Problem description:
Look at the data below and print exactly the lines from its first line through the line with "[2:19.67-2:20.67]"; the pictures stay out of the copy.

Listed records:
◆ ◆ ◆ ◆ ◆
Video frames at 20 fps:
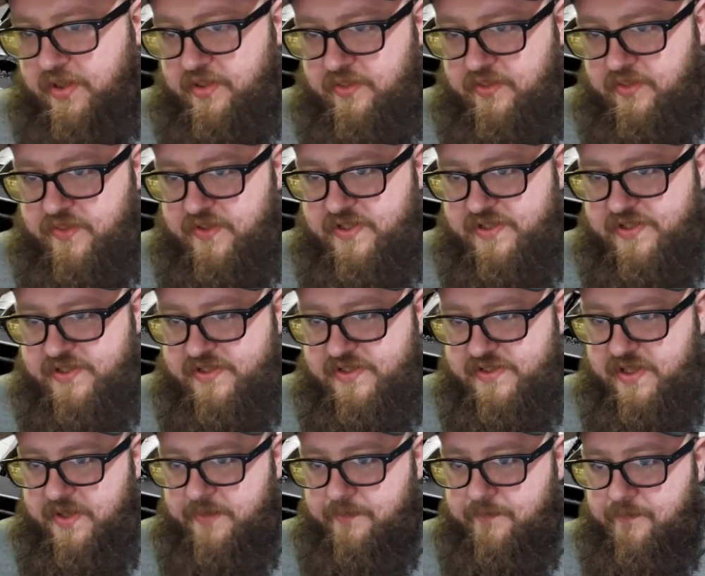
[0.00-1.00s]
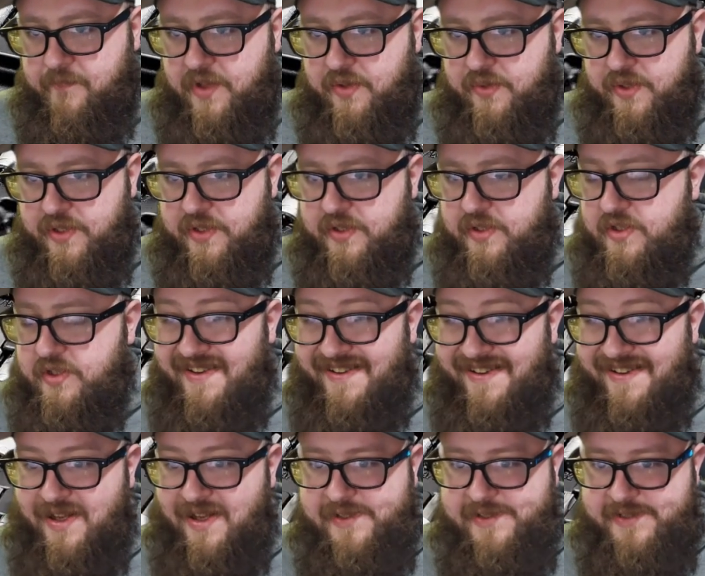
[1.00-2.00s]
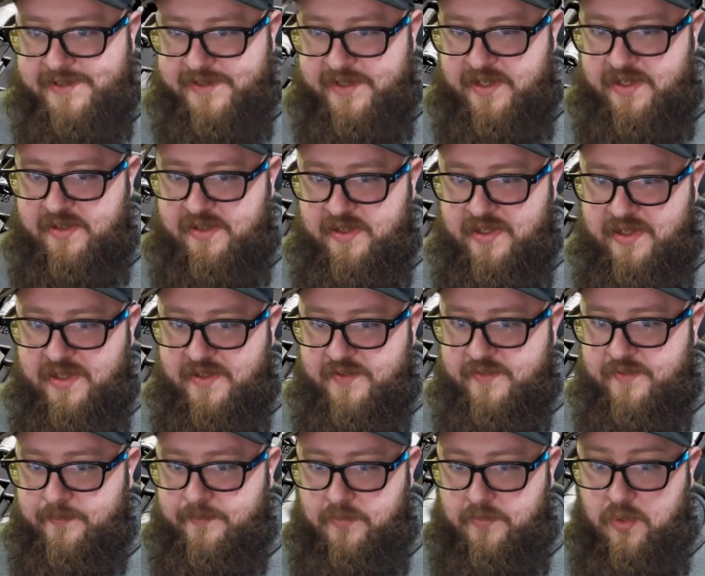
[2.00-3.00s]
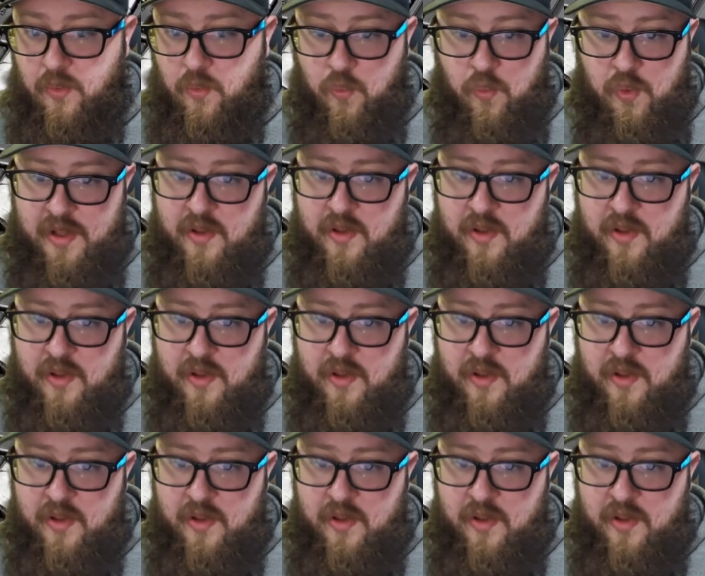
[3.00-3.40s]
this is a very nice set. It's well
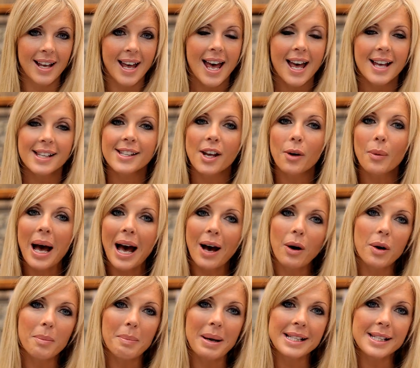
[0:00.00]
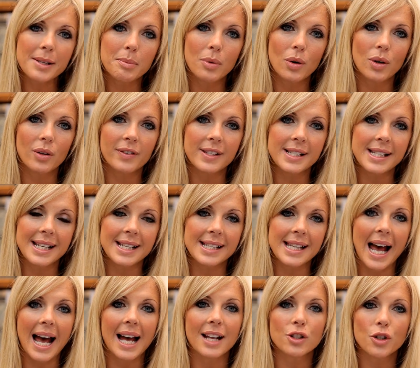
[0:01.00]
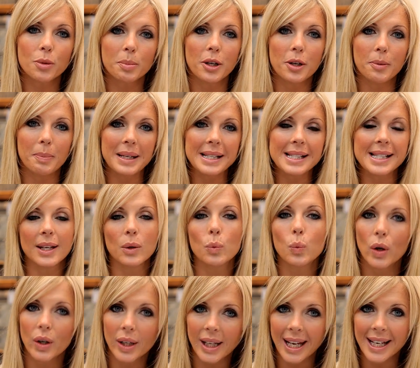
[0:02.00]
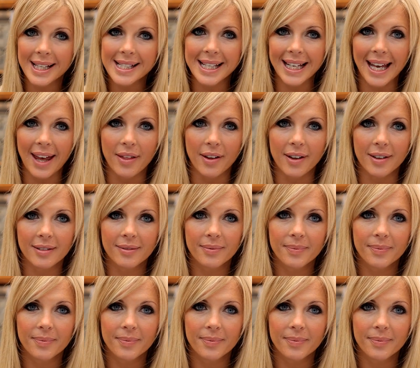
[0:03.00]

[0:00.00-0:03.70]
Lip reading: And so how are Metamorphosis and WBC working together?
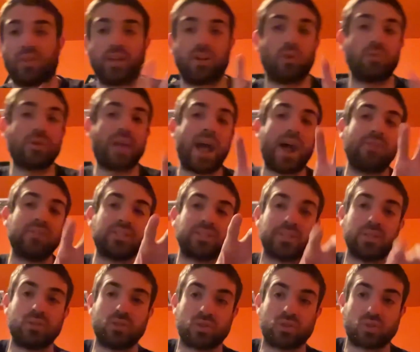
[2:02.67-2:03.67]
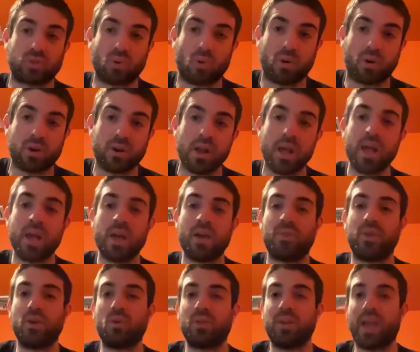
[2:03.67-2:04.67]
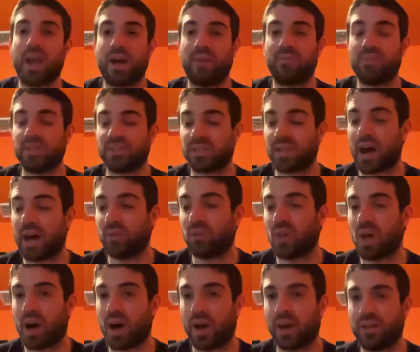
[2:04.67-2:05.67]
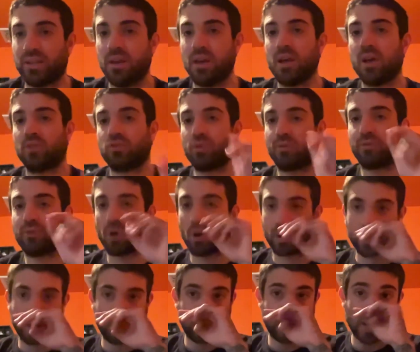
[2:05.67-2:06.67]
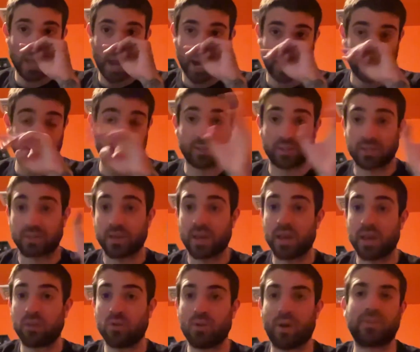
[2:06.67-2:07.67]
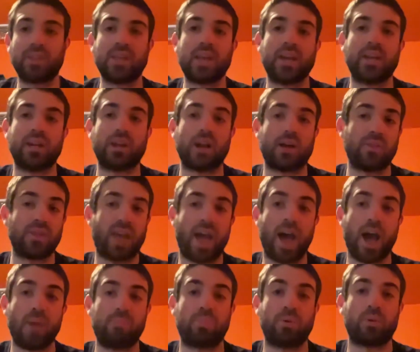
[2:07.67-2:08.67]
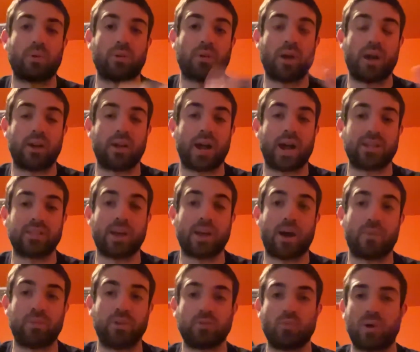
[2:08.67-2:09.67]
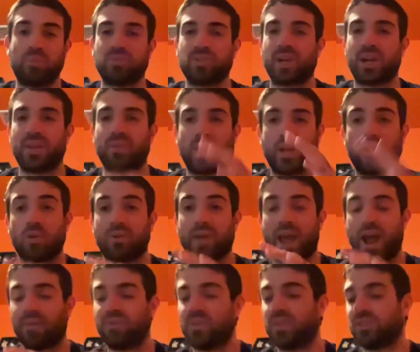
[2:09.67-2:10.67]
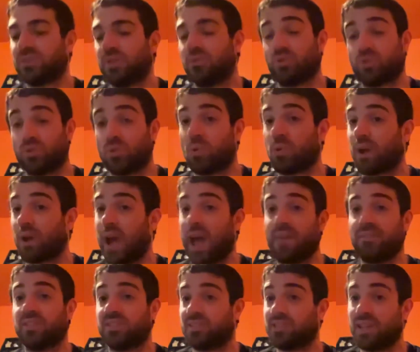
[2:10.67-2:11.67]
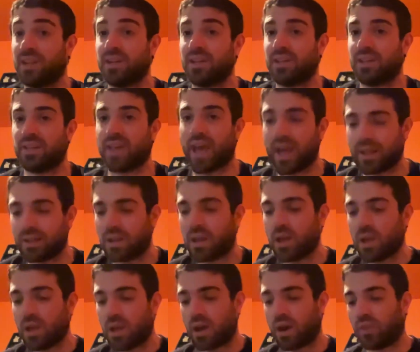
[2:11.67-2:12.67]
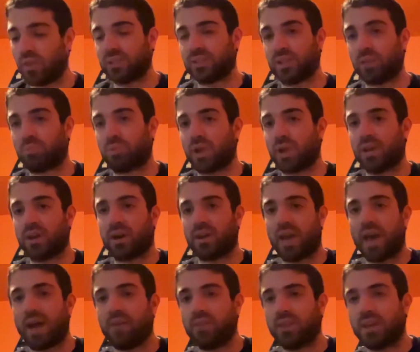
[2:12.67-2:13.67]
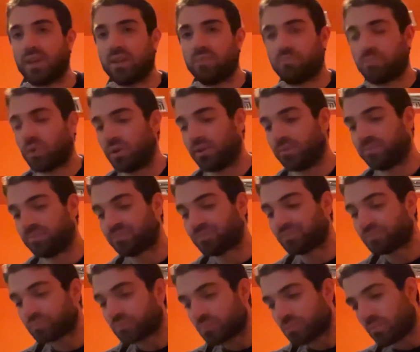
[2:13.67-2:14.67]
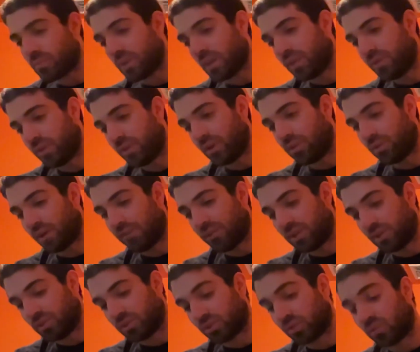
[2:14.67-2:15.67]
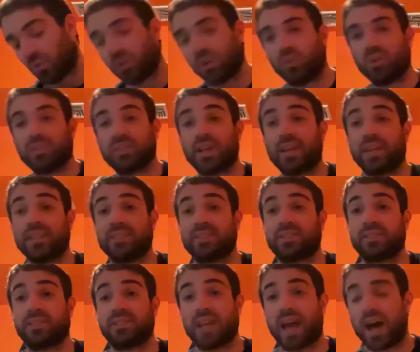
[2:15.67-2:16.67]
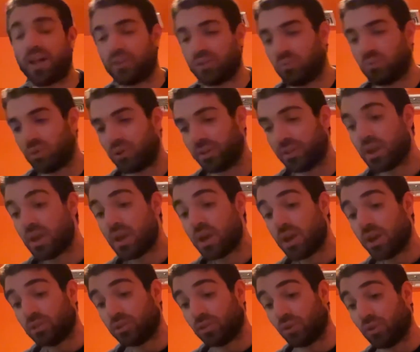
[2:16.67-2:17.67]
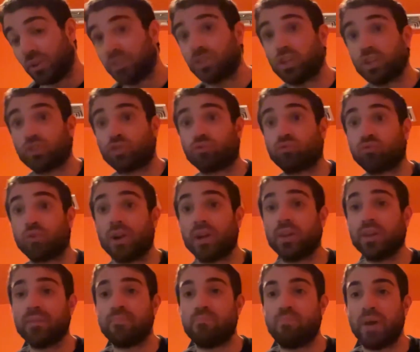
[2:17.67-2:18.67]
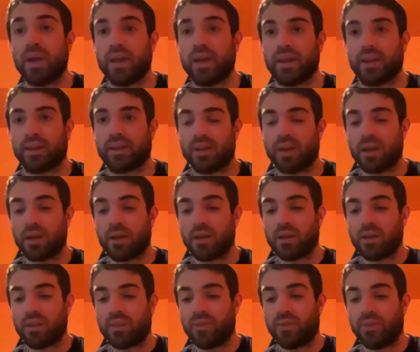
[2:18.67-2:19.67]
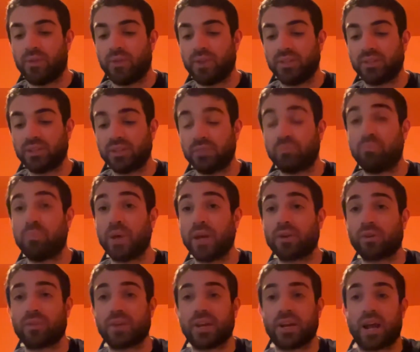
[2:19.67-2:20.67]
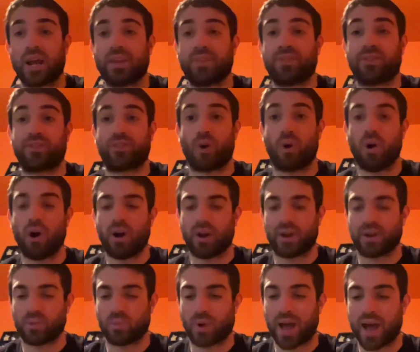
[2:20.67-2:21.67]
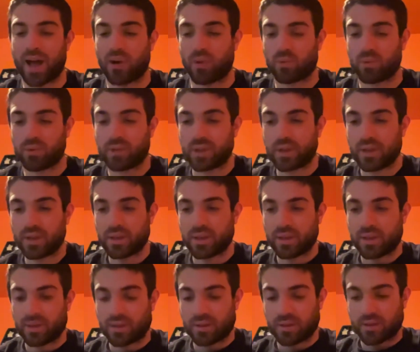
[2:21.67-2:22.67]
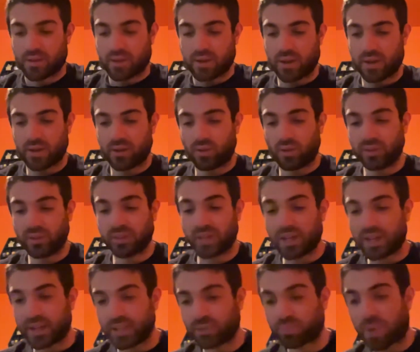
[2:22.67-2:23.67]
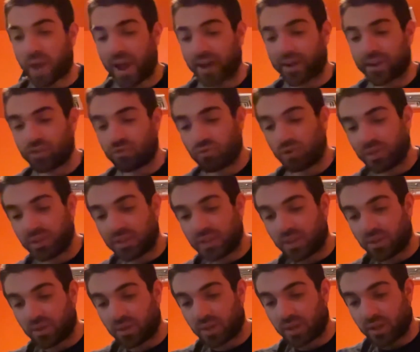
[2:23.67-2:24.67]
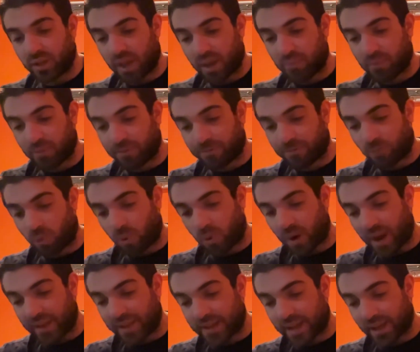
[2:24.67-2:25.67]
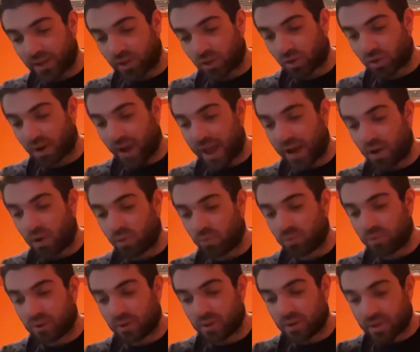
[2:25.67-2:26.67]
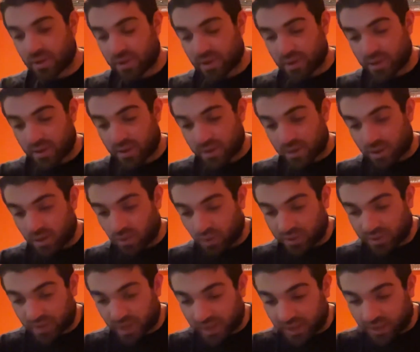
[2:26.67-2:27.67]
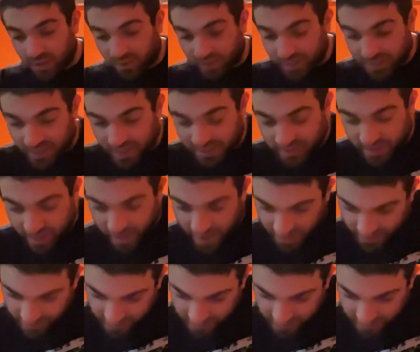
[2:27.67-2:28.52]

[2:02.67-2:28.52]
don't have this in the store. They only have this online. So if you are going to be getting this, you have to get it on the app or on Hot Topic's website. They don't have this in the store. I haven't seen it yet, unless they plan on having it, but they don't have it in the store. And it looks like it's the Sally one. So this looks really big. This is bigger than I thought. Wow. And it looks like it is packaged really neatly. And before I get her out, it looks like there is a tag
◆ ◆ ◆ ◆ ◆
Output for this task:
Video frames at 20 fps:
[0.00-1.00s]
[1.00-2.00s]
[2.00-3.00s]
[3.00-3.40s]
this is a very nice set. It's well
[0:00.00]
[0:01.00]
[0:02.00]
[0:03.00]

[0:00.00-0:03.70]
Lip reading: And so how are Metamorphosis and WBC working together?
[2:02.67-2:03.67]
[2:03.67-2:04.67]
[2:04.67-2:05.67]
[2:05.67-2:06.67]
[2:06.67-2:07.67]
[2:07.67-2:08.67]
[2:08.67-2:09.67]
[2:09.67-2:10.67]
[2:10.67-2:11.67]
[2:11.67-2:12.67]
[2:12.67-2:13.67]
[2:13.67-2:14.67]
[2:14.67-2:15.67]
[2:15.67-2:16.67]
[2:16.67-2:17.67]
[2:17.67-2:18.67]
[2:18.67-2:19.67]
[2:19.67-2:20.67]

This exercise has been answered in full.